It is pitted against NVIDIA's GeForce GTX 760 and is powered by Tahiti

Mar 5, 2014 08:36 GMT  ·  By

Even though neither NVIDIA nor Advanced Micro Devices has any ground-breaking GPU architectures to unveil at this time, new video cards still seem to come out. AMD just revealed the Radeon R9 280.

We already know of the R9 280X, which retails for around $360 / €360 and is pretty strong, even though it still has the R9 290 and R9 290X above it.

We won't even get into the NVIDIA GeForce GTX 780 Ti and Titan Black Edition adapters at this point.

Suffice to say, the R9 280X is a strong high-end board that was supposed to come across as cheaper alternative to the flagship.

Alas, its price still puts it outside the reach of many, so the Sunnyvale, California-based company decided to bring out another.

So, like the R9 290 was made as a tamer R9 290X, the R9 280 has been launched as a cheaper foil to the R9 280X.

And to the NVIDIA GeForce GTX 760, since that is the card that it will have to pull potential buyers away from.

One might even say that the Radeon R9 280 was made specifically so that AMD would have a current-generation board at the $279 / €279 price point.

So what are the specifications, you might ask? First off, the newcomer is based on the 28nm Tahiti graphics processing unit.

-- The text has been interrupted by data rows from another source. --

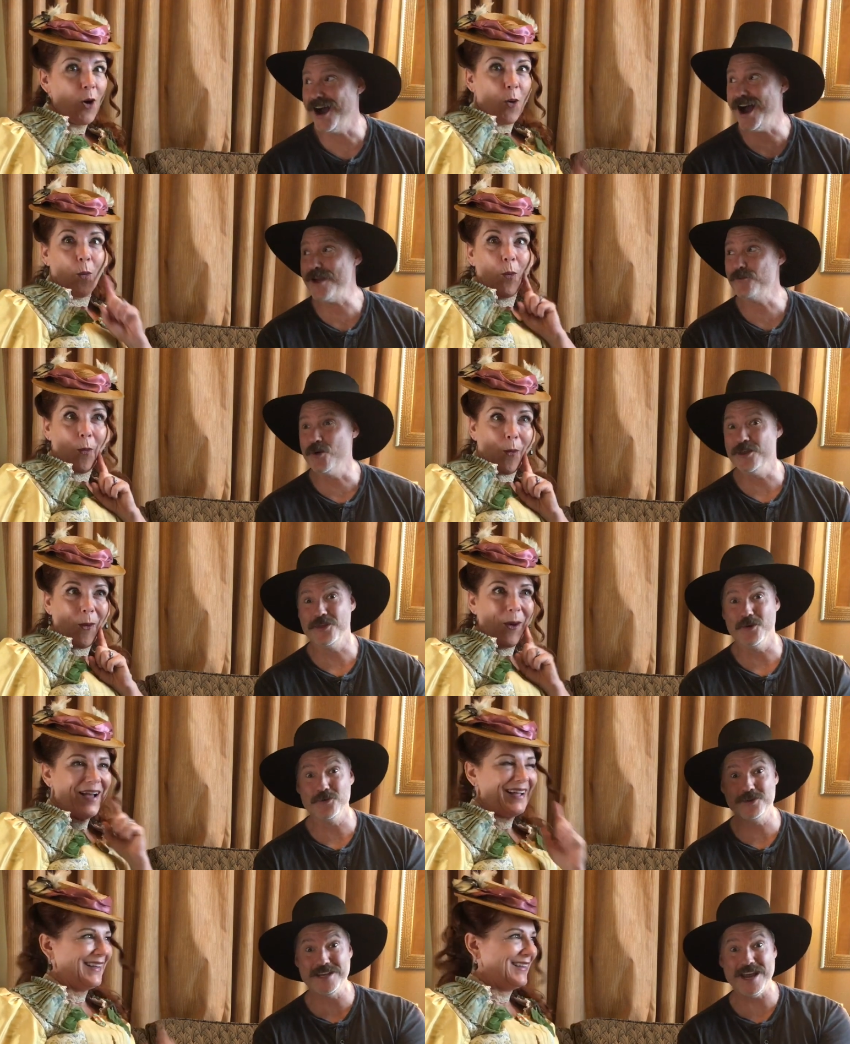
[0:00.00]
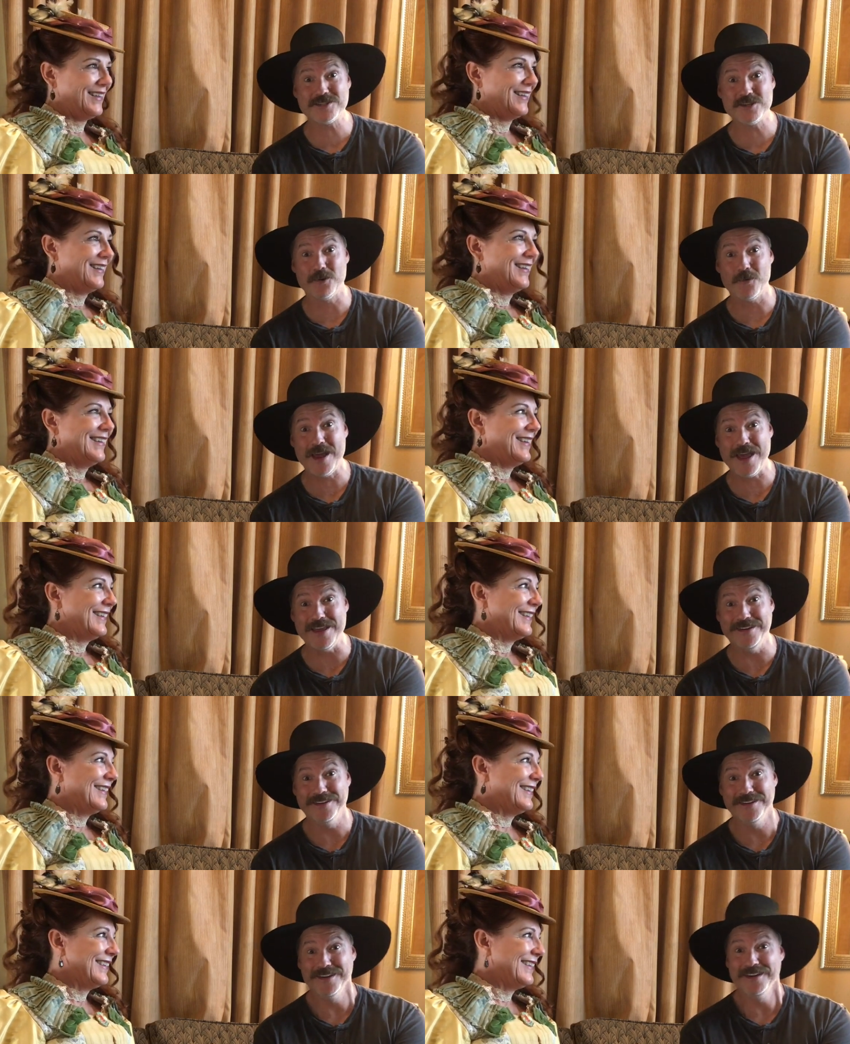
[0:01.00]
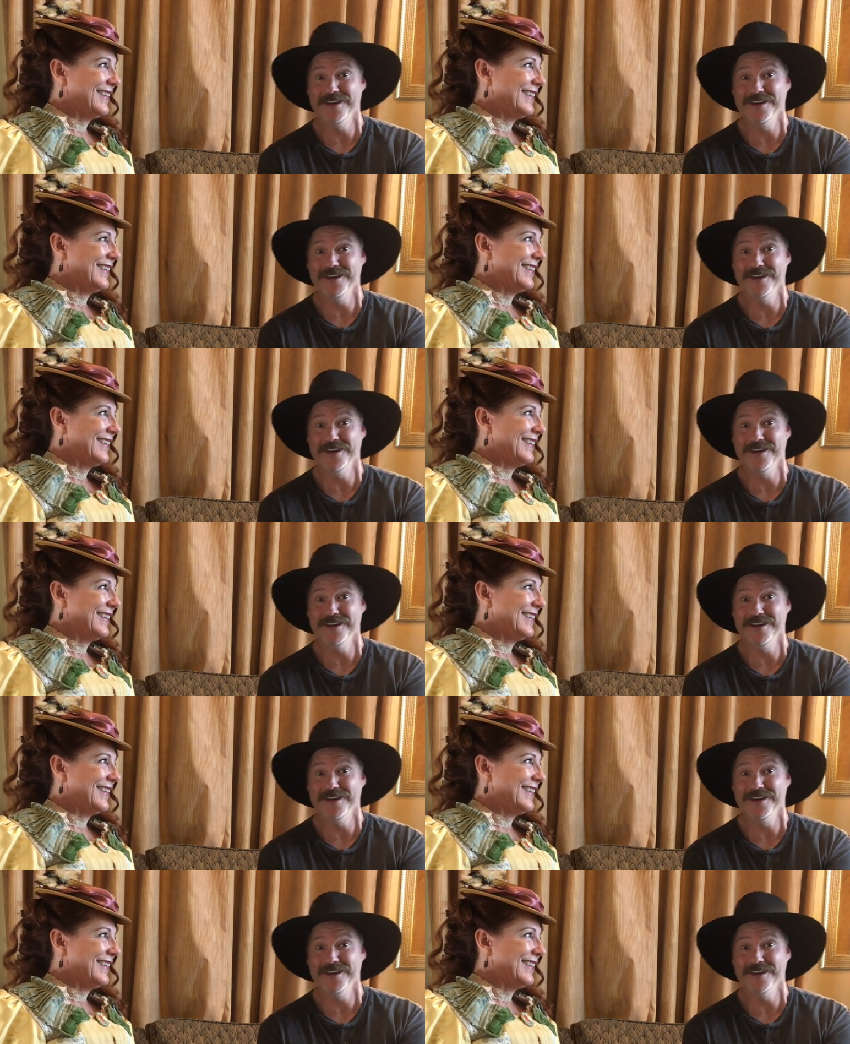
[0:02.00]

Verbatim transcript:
Speaker 1: I'm with Odessa Red.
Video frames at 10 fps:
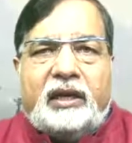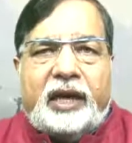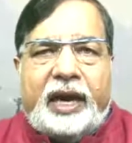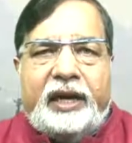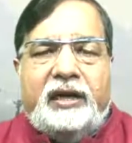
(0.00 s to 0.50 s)

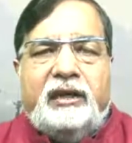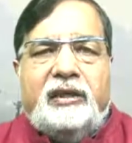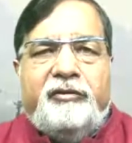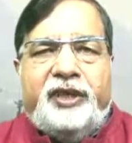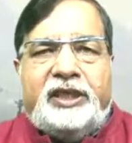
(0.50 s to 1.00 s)
and
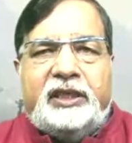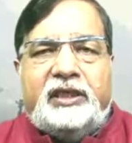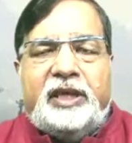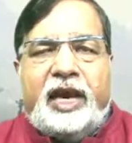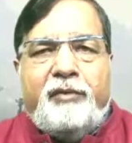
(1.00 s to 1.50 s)
which
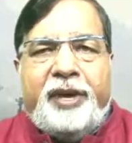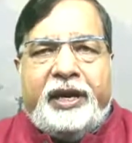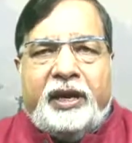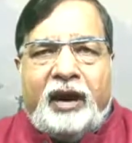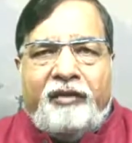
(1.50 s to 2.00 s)
is can
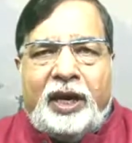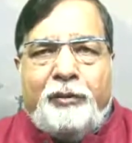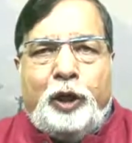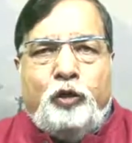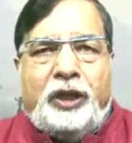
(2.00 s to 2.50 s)
be
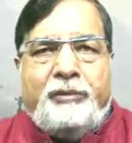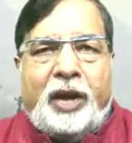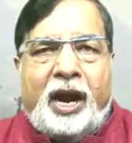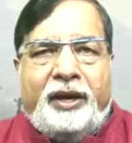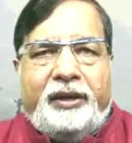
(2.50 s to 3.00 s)
available to the
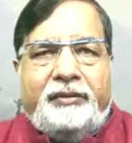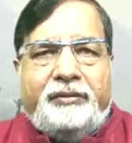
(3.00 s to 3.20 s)
plant.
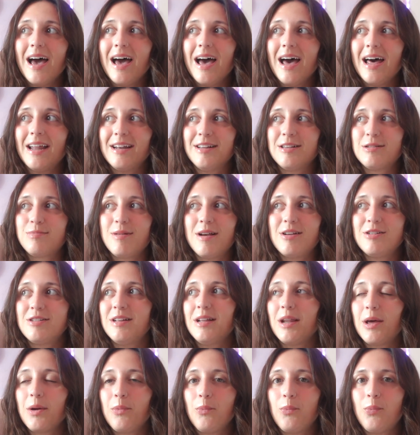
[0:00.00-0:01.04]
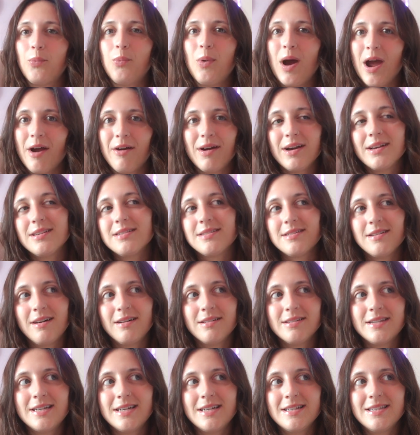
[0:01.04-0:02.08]
and especially like where I
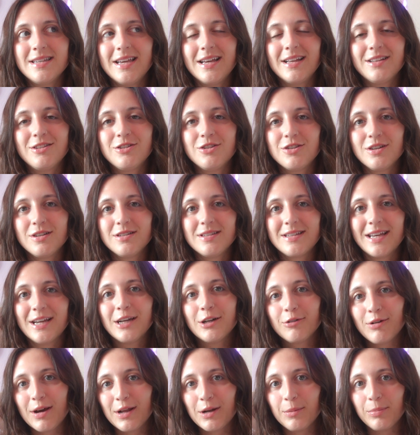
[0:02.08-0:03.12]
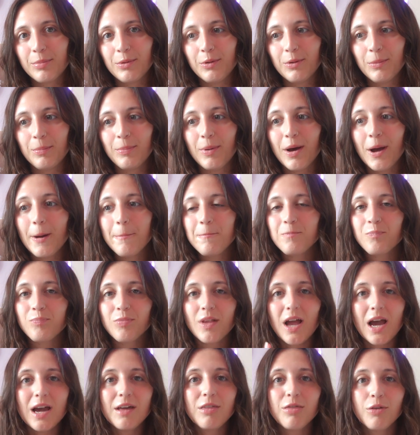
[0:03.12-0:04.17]
started. It's just incredible. But
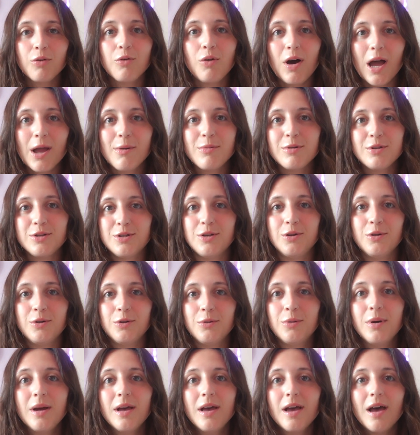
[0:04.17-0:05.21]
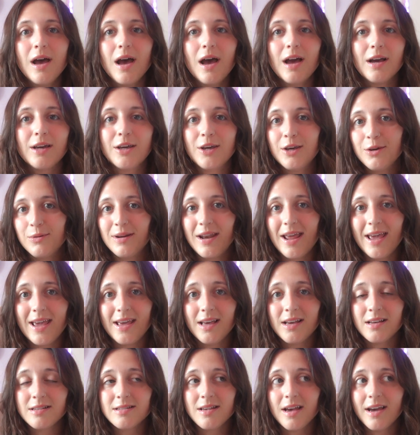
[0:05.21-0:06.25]
I thought I would do a Q&A
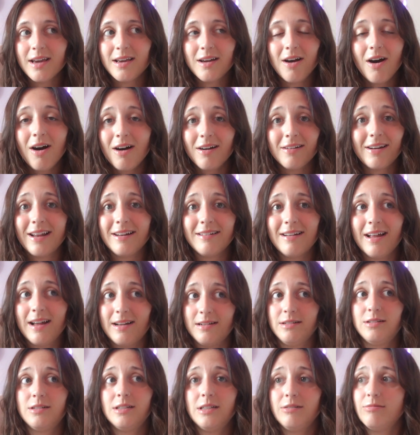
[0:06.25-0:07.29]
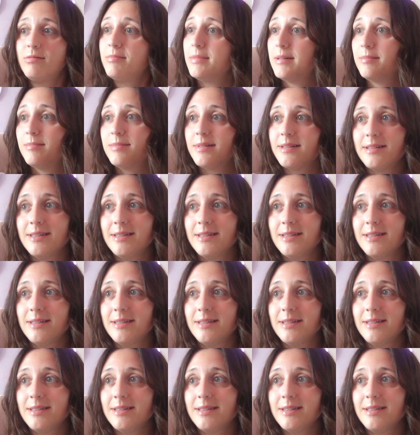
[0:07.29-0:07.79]
because I can't actually remember the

This particular iteration of the chip has 1,792 Graphics CoreNext stream processors, 112 TMUs (texture mapping units), 32 ROPs (raster operating units), and a 384-bit wide GDDR5 memory interface. Said interface links to 3 GB of GDDR5 VRAM.

All in all, the board packs a pretty punch for the TDP (thermal design power) of 250W, although this is kind of a disadvantage since it's the same TDP as the stronger R9 280X. Oh well, at least the price difference is significant.

That said, the GPU clocks are of 827 MHz / 933 MHz base/boost, while the VRAM works at 5 GHz. The PowerTune software with boost technology can further push clocks if you like tweaking with such things.

Stay tuned for custom-designed versions of this latest board. Unlike for flagship adapters and new architecture heralds, AMD has not forbidden its partners from changing the frequency or applying their own coolers, or both. We should see quite a few of them, all of them really, unveil one, two, or more R9 280 video boards over the next few days.